In Enemies of Promise, Cyril Connolly quotes Samuel Butler: “Any man who wishes his work to stand will sacrifice a great deal of his present audience for the sake of being attractive to a much larger number of people later on.”

For my part, I wouldn’t put this quite so categorically. I think there are many books, popular in their own time, which have lasted. And I think a few books that are popular today will still be popular in the years to come (the one coming most prominently to mind is The Corrections, which I continue to maintain is a work of genius). But we do often forget that many things we read were not at all popular when they came out. Or if they did achieve some acclaim, the amount was mild in comparison to the honors and applause heaped on books that are now forgotten.

In general, I’m not really worried about my literary reputation after I die (although given the perpetual copyright regime and low returns to labor that seem likely to predominate in neo-feudal Pikettyian, it’ll undoubtedly be quite a god-send for my heirs if my books continue to sell).  But mostly I’m like, ehh, well, I’ll be dead. In the quote above, Butler goes on to say: “The world resolves itself into two great classes: “those who hold that honor after death is better worth having than any honor that man can get and know about, and those who doubt this; to my mind those who hold this, and hold it firmly, are the only people worth thinking.”

Translated away from these somewhat-foreign Homeric terms, the modern version of Butler’s ideas would be about integrity. There are people who hold strongly to ideals and those who don’t. In my case, I’d have to say I’m one who doesn’t. My ideas tend to change in tandem with those of my social set, and the only idea of which I’ve ever been absolutely certain is that there is no afterlife. (Which kind of takes a lot of the pressure off.)

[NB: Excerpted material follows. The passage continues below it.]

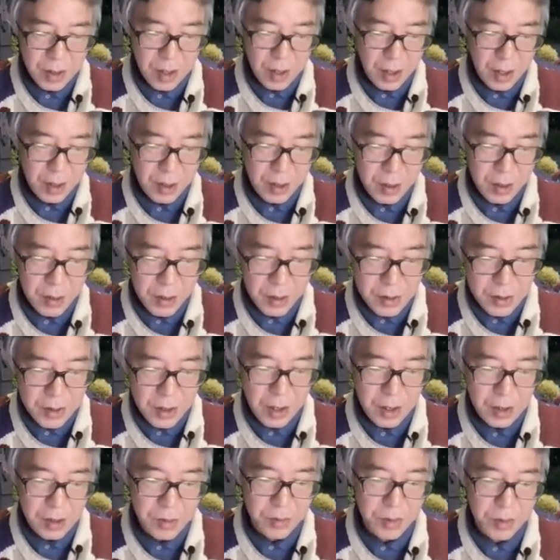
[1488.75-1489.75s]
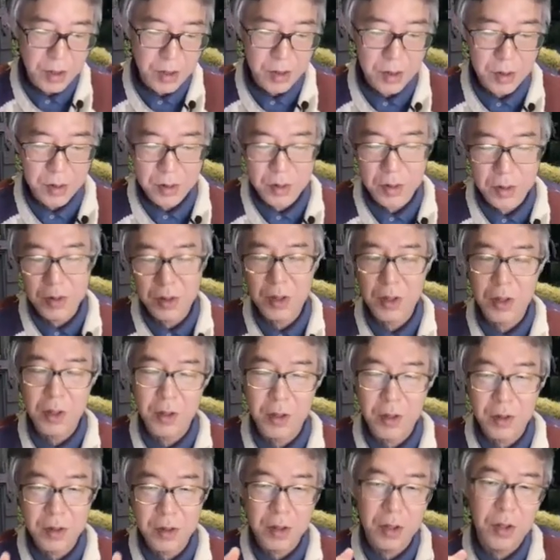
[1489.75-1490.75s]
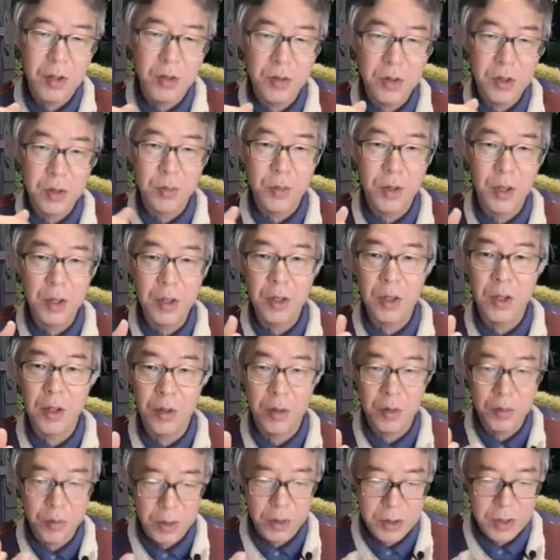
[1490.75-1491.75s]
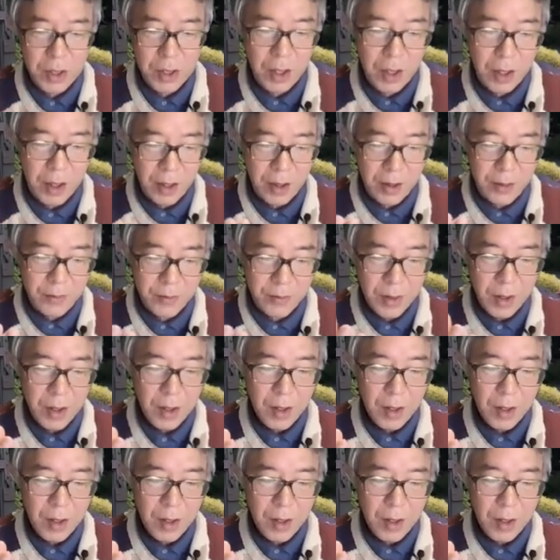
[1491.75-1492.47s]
And in this case, we consider a huge molecule which have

I have noticed, though, that I find it very difficult to compromise in my fiction. This is going to sound absolutely awful and self-important, but I can’t put it another way: I find it difficult to write things that I don’t believe are true. And the more and more that I read, and the more sophisticated my thinking becomes, the deeper is my skepticism about many of the truths that commercial fiction tries to give us.

In some ways, it’s a godsend that I write fiction, because skepticism is at the core of storytelling. You don’t need to come down on any side when you write a story. In fact, when you write, the author often vanishes entirely. This is true even when there are omniscient, intrusive narrators. I’ve read more Trollope than I’ve read of many other authors, and he’s a very political writer, with decided opinions on a number of topics. These obviously come through in his writing, but in his best books, it’s very difficult to tell which is the right side. I’m thinking of The Warden, where he aptly portrays the kind and humane Mr. Harding…and he describes how Mr. Harding lives a wonderful, comfortable life on a bequest originally meant for the benefit of the poor.

You see this skepticism in many of the great works of literature. I was talking with a professor at Hopkins recently about the part of the Iliad where Achilles sits by the river and reflects that if he stays home, he’ll live a long life and be a great king, and his grandchildren will remember him, and maybe their grandchildren will as well, but then they’ll be forgotten. Whereas if he goes to Troy he’ll die young, but be remembered for a thousand years.

And what gives that scene such power is that the argument is so finely balanced. This is Homer, and the lesson people have taken for centuries is that glory matters above all, but there exists in the text a deep skepticism about whether or not to seek that glory.

But that’s the kind of thing that unsophisticated readers often don’t want. I visited a classroom recently and when speaking to the class, the teacher asked if I liked Star Wars (she loves it). I told her honestly: “I loved it when I was a kid, but nowadays all I can think is…this is a lie. Han and Leia and Luke aren’t special. They’re just lucky. There were a hundred thousand other people who set out to topple the Emperor, but they got killed by laser beams during the first scene. The only thing that sets our heroes apart is that the beams happened not to miss.”

I don’t think Star Wars will last for a hundred years, because it doesn’t contain any skepticism. (Note: I don’t feel this about all popular fiction. I think of the Hulk, for instance, whose anger both blinds and empowers him. Or Sherlock Holmes, who contains less humanity and passion than any of the criminals he pursues.)

What I find fascinating is that people who write not-very-complex stories don’t feel their stories less intensely than people who write more complex ones. Most of these stories are not potboilers: they are somebody’s passion. And maybe someday somebody will say the same thing about my books! They’ll say, wow, he really thought a lot of these books, and he wrote so intensely about the process of creation, but…they’re not very complex, and there’s not a lot there.

That’s why I don’t believe in posterity. I don’t know. I don’t know what survives. I don’t know what’s good and what’s bad. I’m pretty sure if I’d never heard Virginia Woolf’s name and someone handed me Mrs. Dalloway I’d be like, “This is all over the place.” Hell, I’m probably wrong about Star Wars. I don’t know. I just don’t know.